In your copy, repeat each record exactly and include no pictures.

--

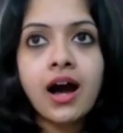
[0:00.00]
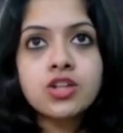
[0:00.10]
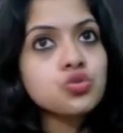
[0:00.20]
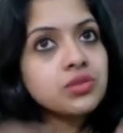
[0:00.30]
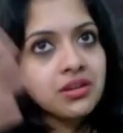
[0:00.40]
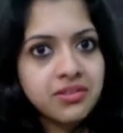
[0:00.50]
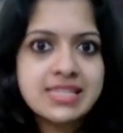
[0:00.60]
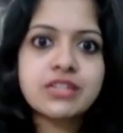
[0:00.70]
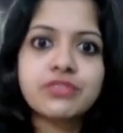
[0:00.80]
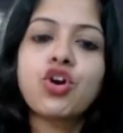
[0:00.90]
To the
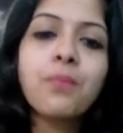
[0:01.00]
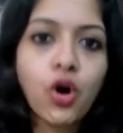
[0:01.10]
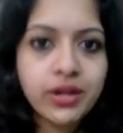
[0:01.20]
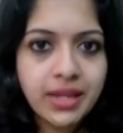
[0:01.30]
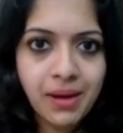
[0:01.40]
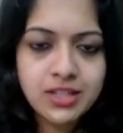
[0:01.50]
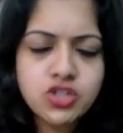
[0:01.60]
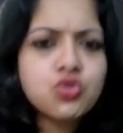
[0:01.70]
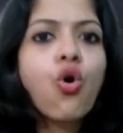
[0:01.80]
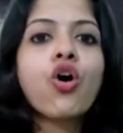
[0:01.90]
rest of your body parts,
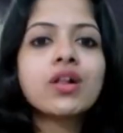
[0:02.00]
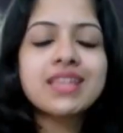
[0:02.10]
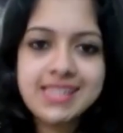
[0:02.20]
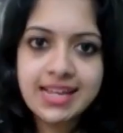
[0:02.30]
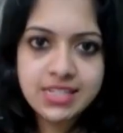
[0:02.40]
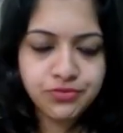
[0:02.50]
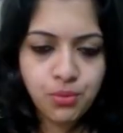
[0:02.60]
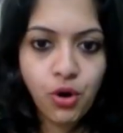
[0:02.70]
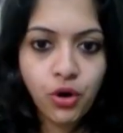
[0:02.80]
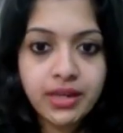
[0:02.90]
to all the cells of your
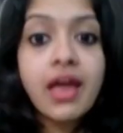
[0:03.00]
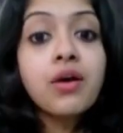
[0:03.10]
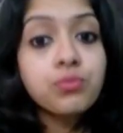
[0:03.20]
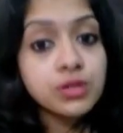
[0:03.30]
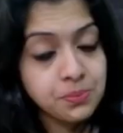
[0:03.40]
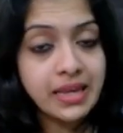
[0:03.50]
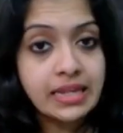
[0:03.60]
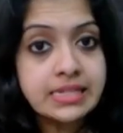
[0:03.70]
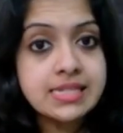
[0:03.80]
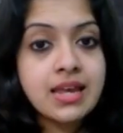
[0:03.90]
body. Which
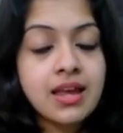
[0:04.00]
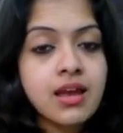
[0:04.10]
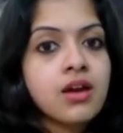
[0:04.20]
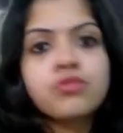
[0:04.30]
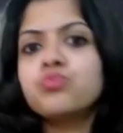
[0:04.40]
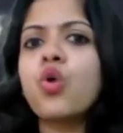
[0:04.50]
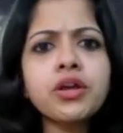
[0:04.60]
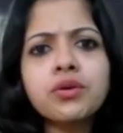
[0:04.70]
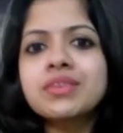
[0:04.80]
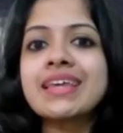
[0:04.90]
means, what
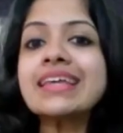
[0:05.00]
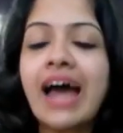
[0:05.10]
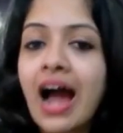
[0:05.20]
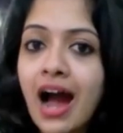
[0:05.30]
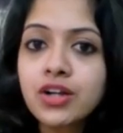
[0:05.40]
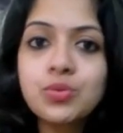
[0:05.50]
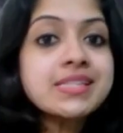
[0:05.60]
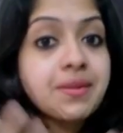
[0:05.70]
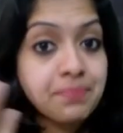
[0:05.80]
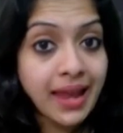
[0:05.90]
do you think the heart would
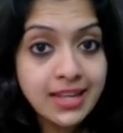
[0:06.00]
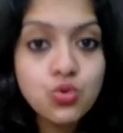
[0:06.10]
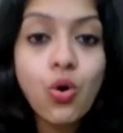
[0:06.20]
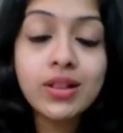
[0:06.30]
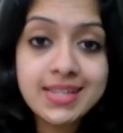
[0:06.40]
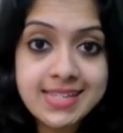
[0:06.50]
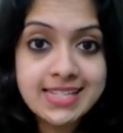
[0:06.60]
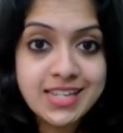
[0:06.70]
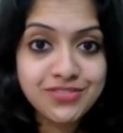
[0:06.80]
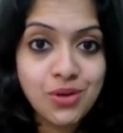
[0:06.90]
supply to all the
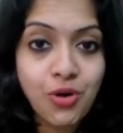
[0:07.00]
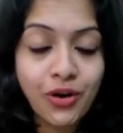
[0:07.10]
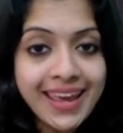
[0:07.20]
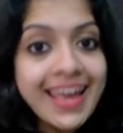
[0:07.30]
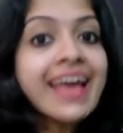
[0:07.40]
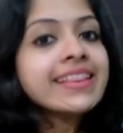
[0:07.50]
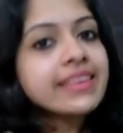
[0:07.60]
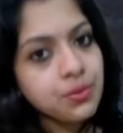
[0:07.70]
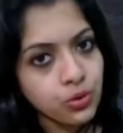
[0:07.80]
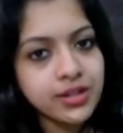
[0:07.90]
cells of your body?
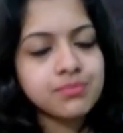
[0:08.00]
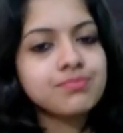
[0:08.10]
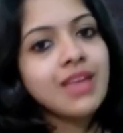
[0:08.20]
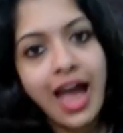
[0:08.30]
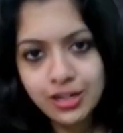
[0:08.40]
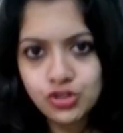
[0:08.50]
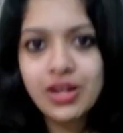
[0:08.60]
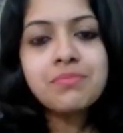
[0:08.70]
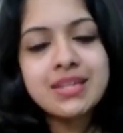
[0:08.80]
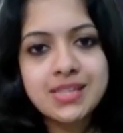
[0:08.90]
They would actually
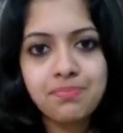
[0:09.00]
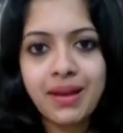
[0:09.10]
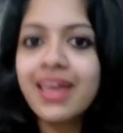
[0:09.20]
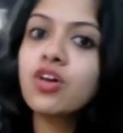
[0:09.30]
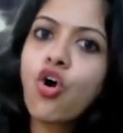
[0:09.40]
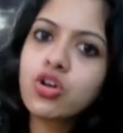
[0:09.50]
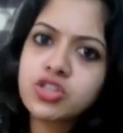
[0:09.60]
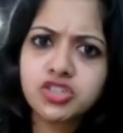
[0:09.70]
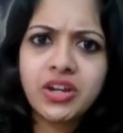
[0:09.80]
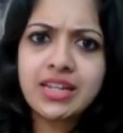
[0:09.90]
be supplying
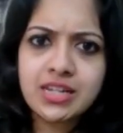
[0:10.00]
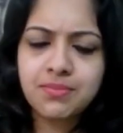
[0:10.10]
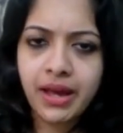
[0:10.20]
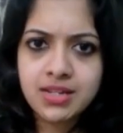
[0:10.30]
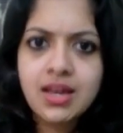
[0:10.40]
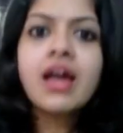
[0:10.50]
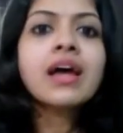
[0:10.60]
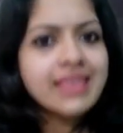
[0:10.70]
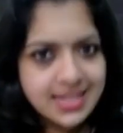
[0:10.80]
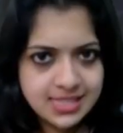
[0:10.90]
oxygenated blood.
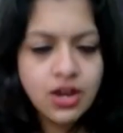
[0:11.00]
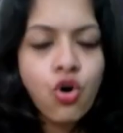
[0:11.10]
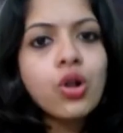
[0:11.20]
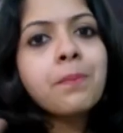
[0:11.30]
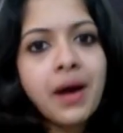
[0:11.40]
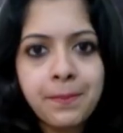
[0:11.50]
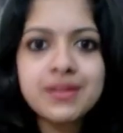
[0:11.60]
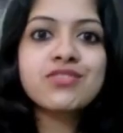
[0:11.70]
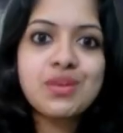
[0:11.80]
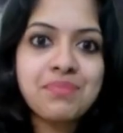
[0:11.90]
That's the whole purpose
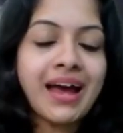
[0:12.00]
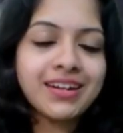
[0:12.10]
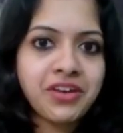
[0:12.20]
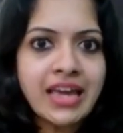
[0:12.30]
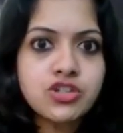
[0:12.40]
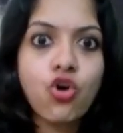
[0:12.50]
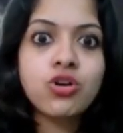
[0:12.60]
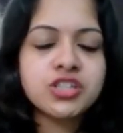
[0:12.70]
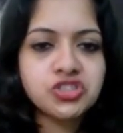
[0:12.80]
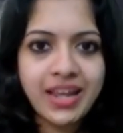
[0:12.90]
of the blood, right?
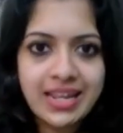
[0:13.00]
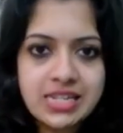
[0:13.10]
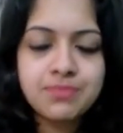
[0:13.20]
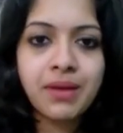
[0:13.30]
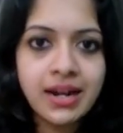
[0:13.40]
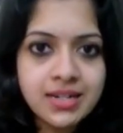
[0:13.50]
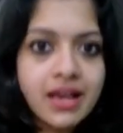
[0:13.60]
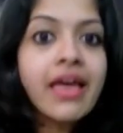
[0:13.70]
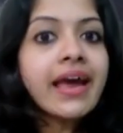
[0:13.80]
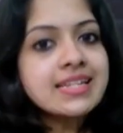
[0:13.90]
Oxygenated blood
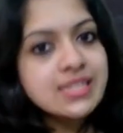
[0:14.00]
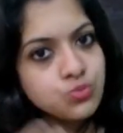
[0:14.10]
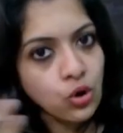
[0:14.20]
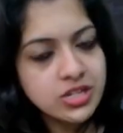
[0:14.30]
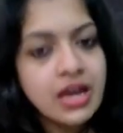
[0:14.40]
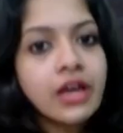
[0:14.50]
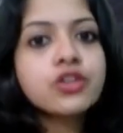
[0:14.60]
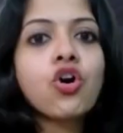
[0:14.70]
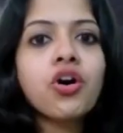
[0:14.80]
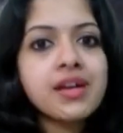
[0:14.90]
is what
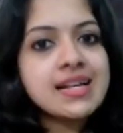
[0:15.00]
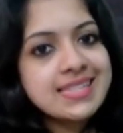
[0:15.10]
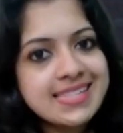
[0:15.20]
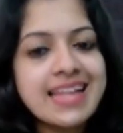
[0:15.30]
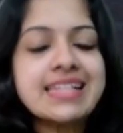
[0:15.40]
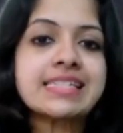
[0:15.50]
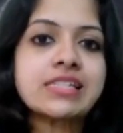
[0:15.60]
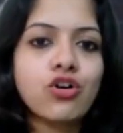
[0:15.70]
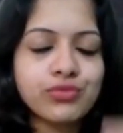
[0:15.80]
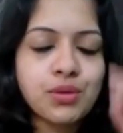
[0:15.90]
your cells
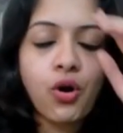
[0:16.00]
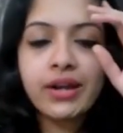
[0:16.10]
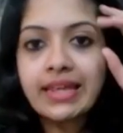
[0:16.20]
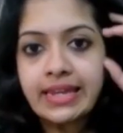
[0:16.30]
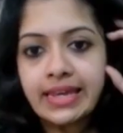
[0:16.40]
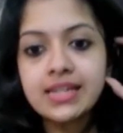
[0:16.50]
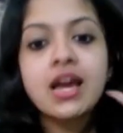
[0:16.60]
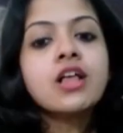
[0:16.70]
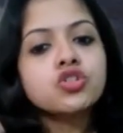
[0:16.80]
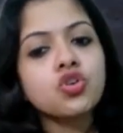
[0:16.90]
of the body need.
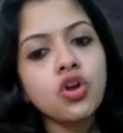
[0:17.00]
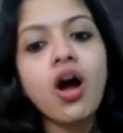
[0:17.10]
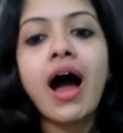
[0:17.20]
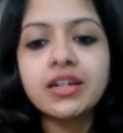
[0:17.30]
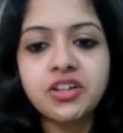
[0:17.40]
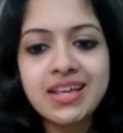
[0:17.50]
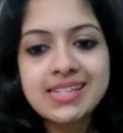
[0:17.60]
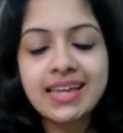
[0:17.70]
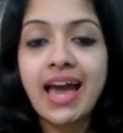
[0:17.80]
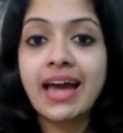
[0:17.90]
So your arteries are
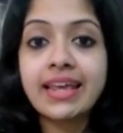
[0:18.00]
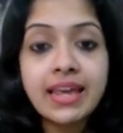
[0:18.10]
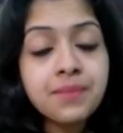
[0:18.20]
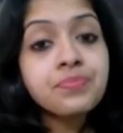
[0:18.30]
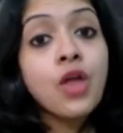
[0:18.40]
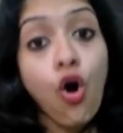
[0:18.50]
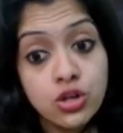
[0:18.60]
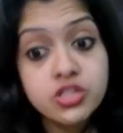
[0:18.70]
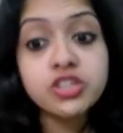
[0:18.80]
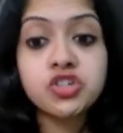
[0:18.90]
carrying
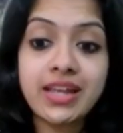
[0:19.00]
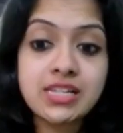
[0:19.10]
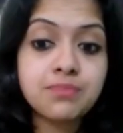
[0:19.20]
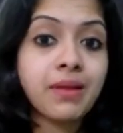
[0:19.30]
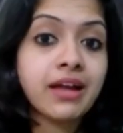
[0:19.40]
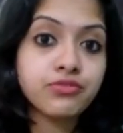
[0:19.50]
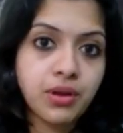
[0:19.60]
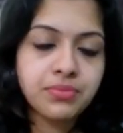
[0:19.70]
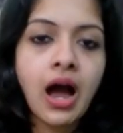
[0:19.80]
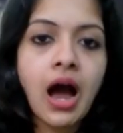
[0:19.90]
oxygenated blood
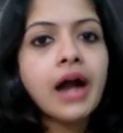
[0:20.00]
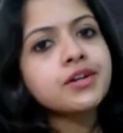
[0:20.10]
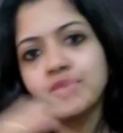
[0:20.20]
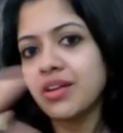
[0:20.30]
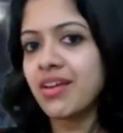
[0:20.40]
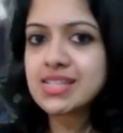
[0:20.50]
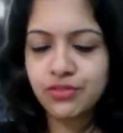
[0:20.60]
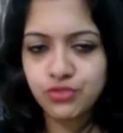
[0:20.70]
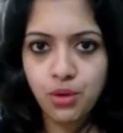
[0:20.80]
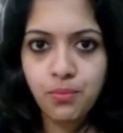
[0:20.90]
from the heart to the rest
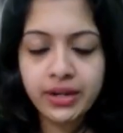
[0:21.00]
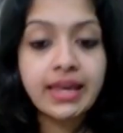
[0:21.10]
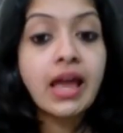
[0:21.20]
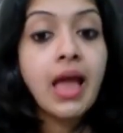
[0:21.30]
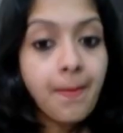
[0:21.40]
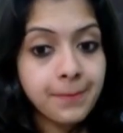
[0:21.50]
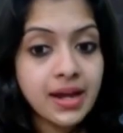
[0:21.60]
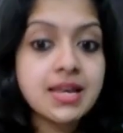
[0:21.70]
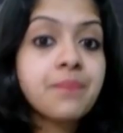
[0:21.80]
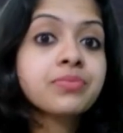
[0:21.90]
of your body.
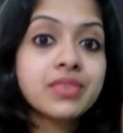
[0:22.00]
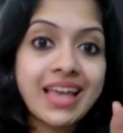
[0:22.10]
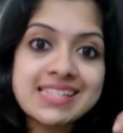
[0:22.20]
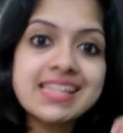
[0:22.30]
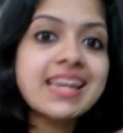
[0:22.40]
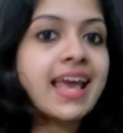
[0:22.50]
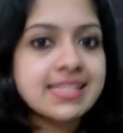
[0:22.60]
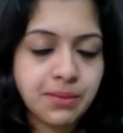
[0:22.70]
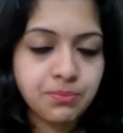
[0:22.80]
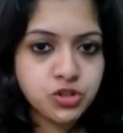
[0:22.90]
But there is an
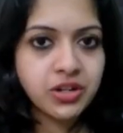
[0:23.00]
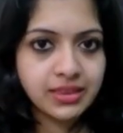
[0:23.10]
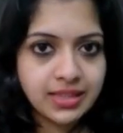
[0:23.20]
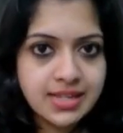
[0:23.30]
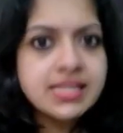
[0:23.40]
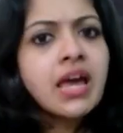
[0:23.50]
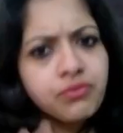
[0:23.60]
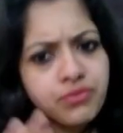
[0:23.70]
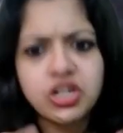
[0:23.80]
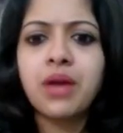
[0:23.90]
exception in this,
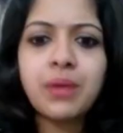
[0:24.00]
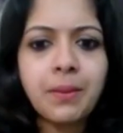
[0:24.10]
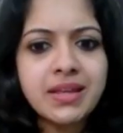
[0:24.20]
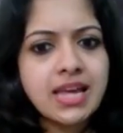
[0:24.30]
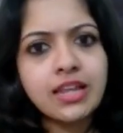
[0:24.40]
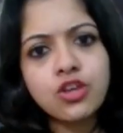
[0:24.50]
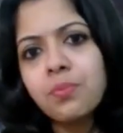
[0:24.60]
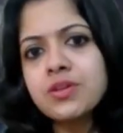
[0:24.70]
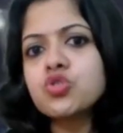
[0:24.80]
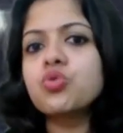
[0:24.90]
which I will be telling you.
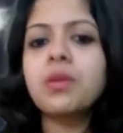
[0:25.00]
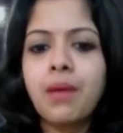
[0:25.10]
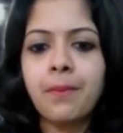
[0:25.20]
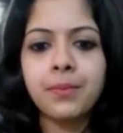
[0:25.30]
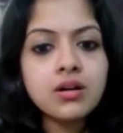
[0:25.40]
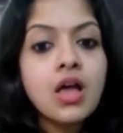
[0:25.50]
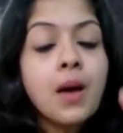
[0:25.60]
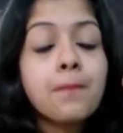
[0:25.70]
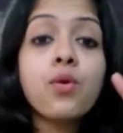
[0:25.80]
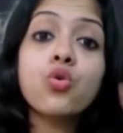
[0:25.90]
But do remember,
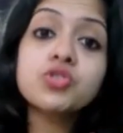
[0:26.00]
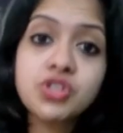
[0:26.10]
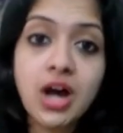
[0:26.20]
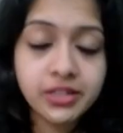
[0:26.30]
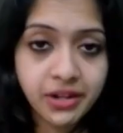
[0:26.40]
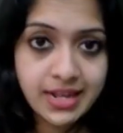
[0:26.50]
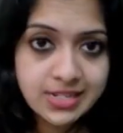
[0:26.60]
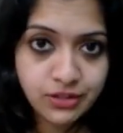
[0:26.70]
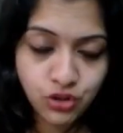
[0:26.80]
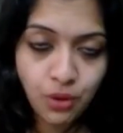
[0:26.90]
most arteries
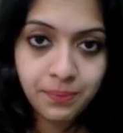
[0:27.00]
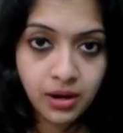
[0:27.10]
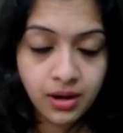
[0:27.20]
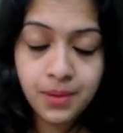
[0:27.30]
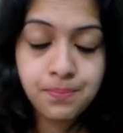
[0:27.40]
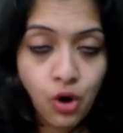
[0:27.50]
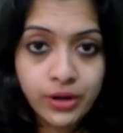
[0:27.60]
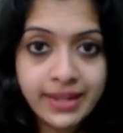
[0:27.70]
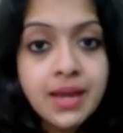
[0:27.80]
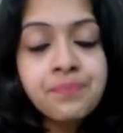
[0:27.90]
of your
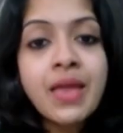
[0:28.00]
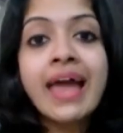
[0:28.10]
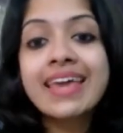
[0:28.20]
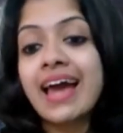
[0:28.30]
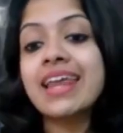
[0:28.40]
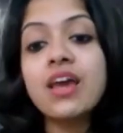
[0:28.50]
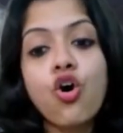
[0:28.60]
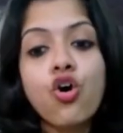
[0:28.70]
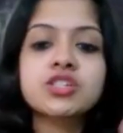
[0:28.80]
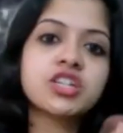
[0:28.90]
body carry
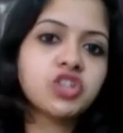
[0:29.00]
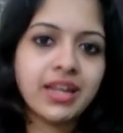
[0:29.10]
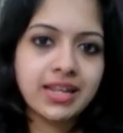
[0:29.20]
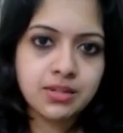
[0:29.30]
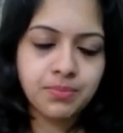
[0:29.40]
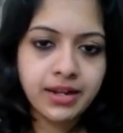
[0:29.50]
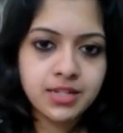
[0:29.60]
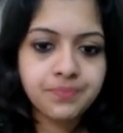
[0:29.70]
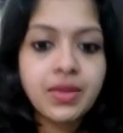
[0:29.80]
oxygenated blood.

--

• Response below
[0:00.00]
[0:00.10]
[0:00.20]
[0:00.30]
[0:00.40]
[0:00.50]
[0:00.60]
[0:00.70]
[0:00.80]
[0:00.90]
To the
[0:01.00]
[0:01.10]
[0:01.20]
[0:01.30]
[0:01.40]
[0:01.50]
[0:01.60]
[0:01.70]
[0:01.80]
[0:01.90]
rest of your body parts,
[0:02.00]
[0:02.10]
[0:02.20]
[0:02.30]
[0:02.40]
[0:02.50]
[0:02.60]
[0:02.70]
[0:02.80]
[0:02.90]
to all the cells of your
[0:03.00]
[0:03.10]
[0:03.20]
[0:03.30]
[0:03.40]
[0:03.50]
[0:03.60]
[0:03.70]
[0:03.80]
[0:03.90]
body. Which
[0:04.00]
[0:04.10]
[0:04.20]
[0:04.30]
[0:04.40]
[0:04.50]
[0:04.60]
[0:04.70]
[0:04.80]
[0:04.90]
means, what
[0:05.00]
[0:05.10]
[0:05.20]
[0:05.30]
[0:05.40]
[0:05.50]
[0:05.60]
[0:05.70]
[0:05.80]
[0:05.90]
do you think the heart would
[0:06.00]
[0:06.10]
[0:06.20]
[0:06.30]
[0:06.40]
[0:06.50]
[0:06.60]
[0:06.70]
[0:06.80]
[0:06.90]
supply to all the
[0:07.00]
[0:07.10]
[0:07.20]
[0:07.30]
[0:07.40]
[0:07.50]
[0:07.60]
[0:07.70]
[0:07.80]
[0:07.90]
cells of your body?
[0:08.00]
[0:08.10]
[0:08.20]
[0:08.30]
[0:08.40]
[0:08.50]
[0:08.60]
[0:08.70]
[0:08.80]
[0:08.90]
They would actually
[0:09.00]
[0:09.10]
[0:09.20]
[0:09.30]
[0:09.40]
[0:09.50]
[0:09.60]
[0:09.70]
[0:09.80]
[0:09.90]
be supplying
[0:10.00]
[0:10.10]
[0:10.20]
[0:10.30]
[0:10.40]
[0:10.50]
[0:10.60]
[0:10.70]
[0:10.80]
[0:10.90]
oxygenated blood.
[0:11.00]
[0:11.10]
[0:11.20]
[0:11.30]
[0:11.40]
[0:11.50]
[0:11.60]
[0:11.70]
[0:11.80]
[0:11.90]
That's the whole purpose
[0:12.00]
[0:12.10]
[0:12.20]
[0:12.30]
[0:12.40]
[0:12.50]
[0:12.60]
[0:12.70]
[0:12.80]
[0:12.90]
of the blood, right?
[0:13.00]
[0:13.10]
[0:13.20]
[0:13.30]
[0:13.40]
[0:13.50]
[0:13.60]
[0:13.70]
[0:13.80]
[0:13.90]
Oxygenated blood
[0:14.00]
[0:14.10]
[0:14.20]
[0:14.30]
[0:14.40]
[0:14.50]
[0:14.60]
[0:14.70]
[0:14.80]
[0:14.90]
is what
[0:15.00]
[0:15.10]
[0:15.20]
[0:15.30]
[0:15.40]
[0:15.50]
[0:15.60]
[0:15.70]
[0:15.80]
[0:15.90]
your cells
[0:16.00]
[0:16.10]
[0:16.20]
[0:16.30]
[0:16.40]
[0:16.50]
[0:16.60]
[0:16.70]
[0:16.80]
[0:16.90]
of the body need.
[0:17.00]
[0:17.10]
[0:17.20]
[0:17.30]
[0:17.40]
[0:17.50]
[0:17.60]
[0:17.70]
[0:17.80]
[0:17.90]
So your arteries are
[0:18.00]
[0:18.10]
[0:18.20]
[0:18.30]
[0:18.40]
[0:18.50]
[0:18.60]
[0:18.70]
[0:18.80]
[0:18.90]
carrying
[0:19.00]
[0:19.10]
[0:19.20]
[0:19.30]
[0:19.40]
[0:19.50]
[0:19.60]
[0:19.70]
[0:19.80]
[0:19.90]
oxygenated blood
[0:20.00]
[0:20.10]
[0:20.20]
[0:20.30]
[0:20.40]
[0:20.50]
[0:20.60]
[0:20.70]
[0:20.80]
[0:20.90]
from the heart to the rest
[0:21.00]
[0:21.10]
[0:21.20]
[0:21.30]
[0:21.40]
[0:21.50]
[0:21.60]
[0:21.70]
[0:21.80]
[0:21.90]
of your body.
[0:22.00]
[0:22.10]
[0:22.20]
[0:22.30]
[0:22.40]
[0:22.50]
[0:22.60]
[0:22.70]
[0:22.80]
[0:22.90]
But there is an
[0:23.00]
[0:23.10]
[0:23.20]
[0:23.30]
[0:23.40]
[0:23.50]
[0:23.60]
[0:23.70]
[0:23.80]
[0:23.90]
exception in this,
[0:24.00]
[0:24.10]
[0:24.20]
[0:24.30]
[0:24.40]
[0:24.50]
[0:24.60]
[0:24.70]
[0:24.80]
[0:24.90]
which I will be telling you.
[0:25.00]
[0:25.10]
[0:25.20]
[0:25.30]
[0:25.40]
[0:25.50]
[0:25.60]
[0:25.70]
[0:25.80]
[0:25.90]
But do remember,
[0:26.00]
[0:26.10]
[0:26.20]
[0:26.30]
[0:26.40]
[0:26.50]
[0:26.60]
[0:26.70]
[0:26.80]
[0:26.90]
most arteries
[0:27.00]
[0:27.10]
[0:27.20]
[0:27.30]
[0:27.40]
[0:27.50]
[0:27.60]
[0:27.70]
[0:27.80]
[0:27.90]
of your
[0:28.00]
[0:28.10]
[0:28.20]
[0:28.30]
[0:28.40]
[0:28.50]
[0:28.60]
[0:28.70]
[0:28.80]
[0:28.90]
body carry
[0:29.00]
[0:29.10]
[0:29.20]
[0:29.30]
[0:29.40]
[0:29.50]
[0:29.60]
[0:29.70]
[0:29.80]
oxygenated blood.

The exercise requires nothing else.